# A special SHOUT out to Lawrence A



## MrDeedz (3/5/18)

So on beginning my DIY journey I started chatting to a few members and alot of tips/advice/knowledge gained. One legend gentleman is @Lawrence A . I was disappointed in general on the whole DIY experience as being a juice junkie I never tasted a DIY that "Wow'd" me and was planning on dropping DIY as a hobby. My current monthly juice budget is hmm lets just say a few K's lol. To my surprise Lawrence shipped me a whole lot of DIY juice samples & refused to accept any sort of payment even for the shipping from KZN. These are the little things in life that matter the most. Hugely grateful for the kind gesture and Thank you. Also a thanks for taking out the time to type me out an honest message along with all the recipes which came with notes on every concentrate added including alternative tips/suggestion.

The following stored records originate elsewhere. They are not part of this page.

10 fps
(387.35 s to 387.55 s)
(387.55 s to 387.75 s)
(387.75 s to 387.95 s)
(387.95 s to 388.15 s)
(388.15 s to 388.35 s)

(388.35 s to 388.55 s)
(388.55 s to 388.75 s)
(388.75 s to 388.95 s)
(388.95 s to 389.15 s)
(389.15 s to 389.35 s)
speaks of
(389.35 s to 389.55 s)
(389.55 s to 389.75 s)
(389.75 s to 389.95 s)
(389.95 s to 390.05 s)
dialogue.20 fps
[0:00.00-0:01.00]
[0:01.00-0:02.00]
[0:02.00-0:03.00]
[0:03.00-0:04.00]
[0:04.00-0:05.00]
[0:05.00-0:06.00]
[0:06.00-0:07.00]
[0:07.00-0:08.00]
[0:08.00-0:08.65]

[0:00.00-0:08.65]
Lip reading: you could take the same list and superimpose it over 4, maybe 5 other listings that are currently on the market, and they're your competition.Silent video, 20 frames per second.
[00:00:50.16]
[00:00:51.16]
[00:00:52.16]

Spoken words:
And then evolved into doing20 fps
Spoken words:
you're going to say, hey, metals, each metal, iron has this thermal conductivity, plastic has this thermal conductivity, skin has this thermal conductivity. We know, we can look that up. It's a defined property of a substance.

Reactions: Like 5 | Winner 14


----------



## Stosta (3/5/18)

Awesome stuff! Way to go @Lawrence A !!!

Reactions: Agree 3


----------



## Hooked (3/5/18)

This is what MAKES our vaping community. Well done @Lawrence A!!

Reactions: Agree 4


----------



## Lawrence A (3/5/18)

@MrDeedz it's only a pleasure bud. I really hope at least one of the juices in there makes you reconsider DIY and I hope if you do, you get as excited as I do thinking about, and actually mixing, either your own concoctions or juices created by others.

Reactions: Like 2 | Winner 4 | Thanks 1


----------



## Silver (3/5/18)

Great to hear
Kudos to you @Lawrence A !!


----------



## Andre (7/5/18)

Awesome stuff @Lawrence A!


----------